1 - A mob like Relationships Australia, it is the biggest but there are a few others - Anglicare ran one I believe. Good because it is cheap. Good because it is less stressful than throwing money at solicitors and private mediators.
2.- Private mediators - Good because they are faster than waiting on the que. Bad because of money
3. Letters two and fro from solicitors and private mediation. Good - fast. Bad- expensive and the money stress clouds decisions.
Option 4 OOPS. Be patient.... Good because you're not throwing fuel on the fire. Good because you're eliminating conflict that has now escallated to separation. Maybe a gently gently approach, it is early days. Good because it is free... The kids at that age are gonna speak their mind. The stress will get to her, she'll be begging for you to take them (I hope)
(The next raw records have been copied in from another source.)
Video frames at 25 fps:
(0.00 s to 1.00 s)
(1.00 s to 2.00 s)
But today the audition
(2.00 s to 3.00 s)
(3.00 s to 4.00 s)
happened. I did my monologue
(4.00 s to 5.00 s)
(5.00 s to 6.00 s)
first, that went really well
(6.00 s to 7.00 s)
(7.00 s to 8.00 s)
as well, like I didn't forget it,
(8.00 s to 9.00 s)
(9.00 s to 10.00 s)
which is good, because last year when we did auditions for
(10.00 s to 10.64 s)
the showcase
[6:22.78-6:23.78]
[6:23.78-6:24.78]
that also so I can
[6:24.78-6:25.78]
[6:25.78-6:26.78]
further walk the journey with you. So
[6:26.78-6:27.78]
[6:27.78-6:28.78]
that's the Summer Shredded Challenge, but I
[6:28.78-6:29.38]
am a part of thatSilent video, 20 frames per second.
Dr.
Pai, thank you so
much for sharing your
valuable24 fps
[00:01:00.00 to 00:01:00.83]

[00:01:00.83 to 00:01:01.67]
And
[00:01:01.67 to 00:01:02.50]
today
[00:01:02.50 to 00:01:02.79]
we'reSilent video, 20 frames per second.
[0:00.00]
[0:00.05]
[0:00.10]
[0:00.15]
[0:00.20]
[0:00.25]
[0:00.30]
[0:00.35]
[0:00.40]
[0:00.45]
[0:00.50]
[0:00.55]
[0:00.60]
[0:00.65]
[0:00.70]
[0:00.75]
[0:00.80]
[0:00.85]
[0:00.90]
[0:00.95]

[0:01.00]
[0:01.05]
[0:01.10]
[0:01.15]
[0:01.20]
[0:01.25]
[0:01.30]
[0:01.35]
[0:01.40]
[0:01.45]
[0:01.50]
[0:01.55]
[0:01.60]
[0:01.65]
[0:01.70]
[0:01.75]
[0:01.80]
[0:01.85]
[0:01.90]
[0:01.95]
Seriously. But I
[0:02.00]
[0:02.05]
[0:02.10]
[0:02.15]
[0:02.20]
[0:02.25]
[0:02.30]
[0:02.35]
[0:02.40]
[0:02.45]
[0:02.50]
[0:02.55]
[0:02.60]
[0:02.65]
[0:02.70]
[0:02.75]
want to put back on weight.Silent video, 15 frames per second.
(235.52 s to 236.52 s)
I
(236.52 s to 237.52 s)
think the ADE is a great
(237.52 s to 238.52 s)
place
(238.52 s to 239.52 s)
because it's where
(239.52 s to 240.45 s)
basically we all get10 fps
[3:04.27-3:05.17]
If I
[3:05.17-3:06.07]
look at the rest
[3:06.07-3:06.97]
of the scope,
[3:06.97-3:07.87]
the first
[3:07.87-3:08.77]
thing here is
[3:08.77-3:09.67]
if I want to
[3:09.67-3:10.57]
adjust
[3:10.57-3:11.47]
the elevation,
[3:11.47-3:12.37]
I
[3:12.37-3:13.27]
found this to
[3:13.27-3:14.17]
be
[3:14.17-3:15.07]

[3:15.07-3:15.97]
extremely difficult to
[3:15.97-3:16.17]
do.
I like option 4. High conflict can hurt the kids and it can hurt your case in court.
Have a read about how the courts sort this mess
Parenting cases - the best interest of the child - Family Court of Australia

BEST INTEREST OF THE CHILD... GOOD SO FAR.

Primary consideration
  • The need to protect the child from physical or psychological harm from being subjected to, or exposed to, abuse, neglect or family violence.
ok so you dont want there to be any evidence of family violence.... The definition of family violence is pretty loose mate.... So don't get involved in a heated argument. AVO's are easier to get than you think. Like I said, things are a bit raw ATM. Let's work towards cooling them down.

AND
Secondary considerations
  • The willingness and ability of each parent to facilitate and encourage a close and continuing relationship between the child and the other parent.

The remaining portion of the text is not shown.